A few words on prevention, which we all know is "better than cure," must close this paper. As regards prevention, much rests with the parents themselves, who are but too apt to shirk responsibility and throw all blame upon the teachers. The poorer classes have indeed but little option as to the sort of education to which they will subject their children, the Education Department acting the part of Providence in prescribing the curriculum. But it has not always been a wise Providence, and its decrees might have been at times more judicious had it been able to avail itself of the assistance of a competent medical adviser. It is a hopeful sign that many of the larger School Boards have appointed medical officers, and as their opportunities of influence increase we may look for an improvement in the hygiene not only of schools but of educational systems. Parents of poor children should, however, themselves make a vigorous stand against home lessons and undue detention, the most common causes of overpressure in elementary schools. As regards secondary schools, parents have more in their own hands. It is indeed hard to resist the fashion of the day, but it is clearly the duty of medical men to protest against anti-physiological practices in schemes of education. Parents who know or who are advised that their children are of unstable nervous temperament, must beware of the dangerous strain of competitive examinations in such cases, especially at critical epochs of development. Much may be done by favourably regulating the home environment of children attending day schools in the way of punctuality at mealtimes, and insistence on sufficient out-door exercise and ample hours of rest, a point being made of going to bed early. Of course, with overstrain as everything else, the rule of action should be obsta principiis, and warning signals, however slight, should not be disregarded.
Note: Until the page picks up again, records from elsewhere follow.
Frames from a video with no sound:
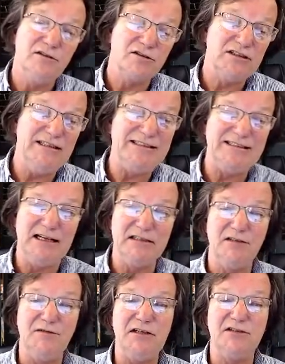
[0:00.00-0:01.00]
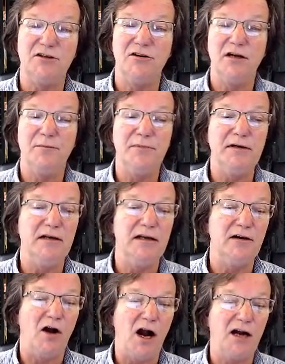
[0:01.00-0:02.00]
see sets of these turn up in,
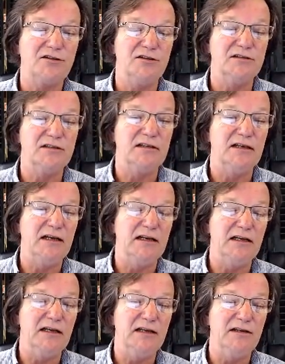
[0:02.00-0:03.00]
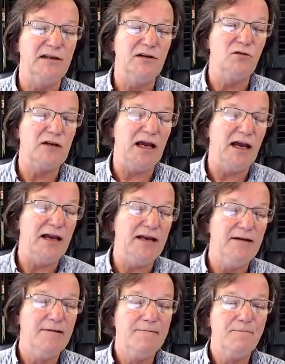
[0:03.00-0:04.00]
in auctions in, in, in the
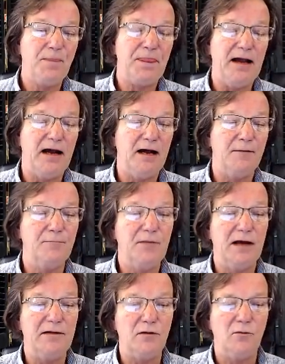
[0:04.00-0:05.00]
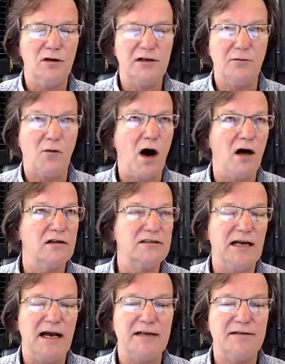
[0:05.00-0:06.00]
UK. Um, I think William
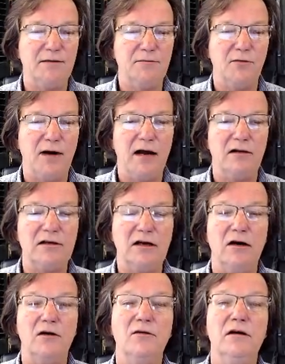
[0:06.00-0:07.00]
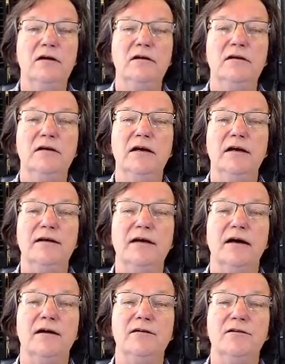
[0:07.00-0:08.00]
Wallace had them a while ago. And
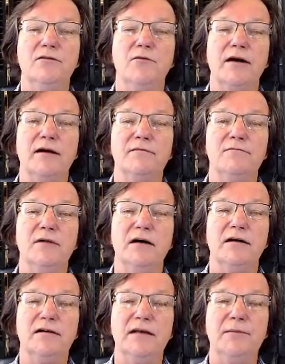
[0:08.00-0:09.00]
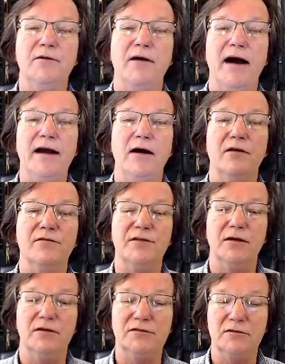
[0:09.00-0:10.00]
uh, you want to uh, keep your eye out for
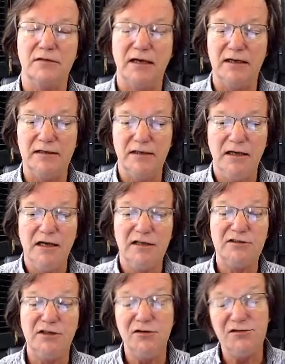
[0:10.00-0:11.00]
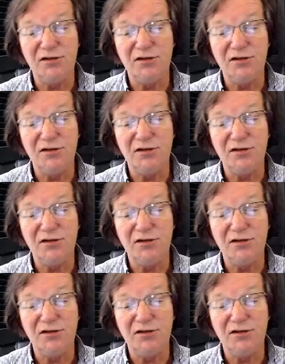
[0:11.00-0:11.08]
those, okay? Excuse theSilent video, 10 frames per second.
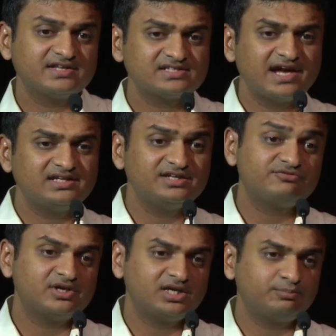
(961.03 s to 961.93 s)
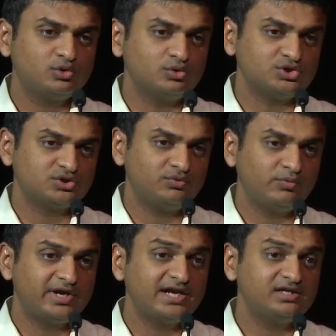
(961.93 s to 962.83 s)
a slightly different approach
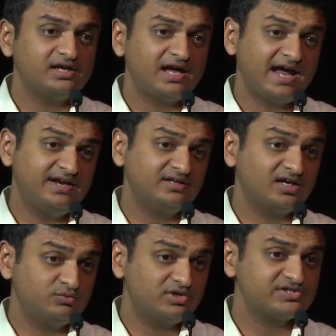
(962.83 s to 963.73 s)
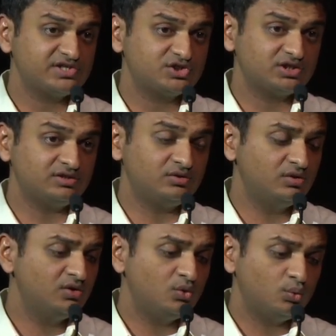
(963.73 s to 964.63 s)
where I had a conversation
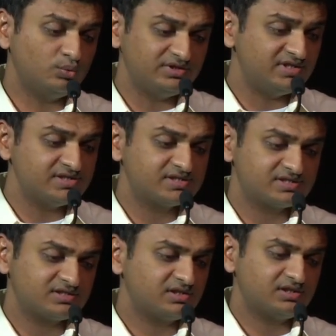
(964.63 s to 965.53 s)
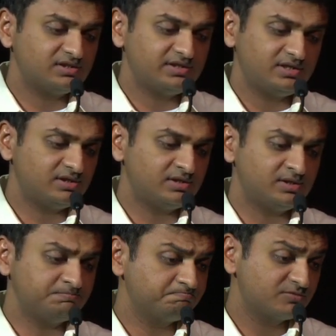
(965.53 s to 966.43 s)
with this
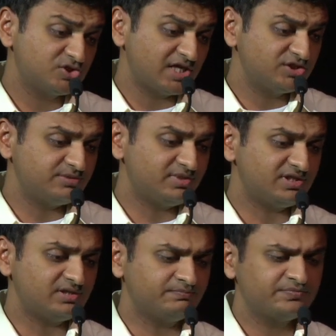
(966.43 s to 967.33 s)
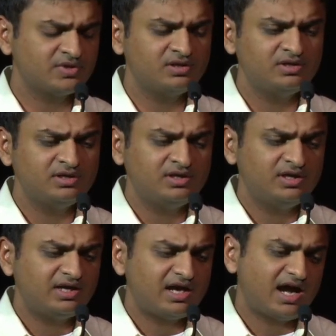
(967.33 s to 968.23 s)
chat GPT.
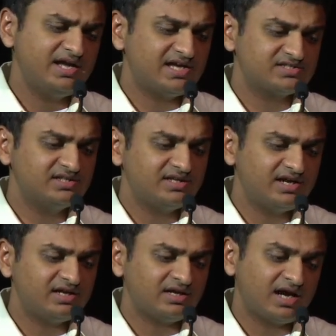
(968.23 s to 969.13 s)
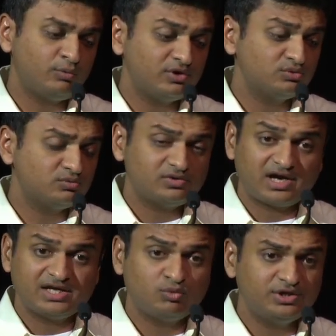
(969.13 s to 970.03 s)
I asked it, hey, I
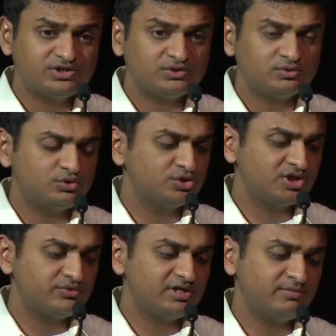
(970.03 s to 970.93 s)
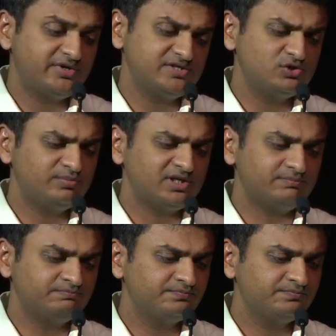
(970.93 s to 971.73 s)
want you to generate my resume.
The condition precedent to successful treatment is naturally the withdrawal of the pupil from conditions known to be injurious, even at the loss of a term's schooling. A term's brain rest is not always time wasted, and to wait for the full development of threatening symptoms in fatuous policy. The late Dr. Octavius Sturge gave (in a paper read at the International Congress of Hygiene, 1891, vol. x., p. 20) the pitiable history of five cases of what he designates as "school-bred chorea." These poor children having been kept with their "noses to the grindstone" in spite of morbid restlessness, the significance of which was not appreciated by the teachers, "were only removed from school when St. Vitus's dance had developed so fully as to render them absolutely incapable of school-work and sometimes even of speech." Had those in charge been aware of the "hand-test," so easily applied, timely relief might have been given and the worst symptoms averted. As to treatment, one may say in a general way, use all means that will invigorate the body and cheer the mind. "A change" is often recommended, but let it be a change with an object, for nothing is worse in mental overstrain than inactivity and leisure for morbid introspection. Physical exercise in some congenial form and taken in moderation (e.g., bicycling, boating, golf, tennis, or skating) may be of great value in restoring the balance of the circulation. A course of light literature is frequently of advantage, and an interest in artistic or manual work, such as painting or wood carving, or, what is still better, some out-door occupation, such as gardening, may be of signal service.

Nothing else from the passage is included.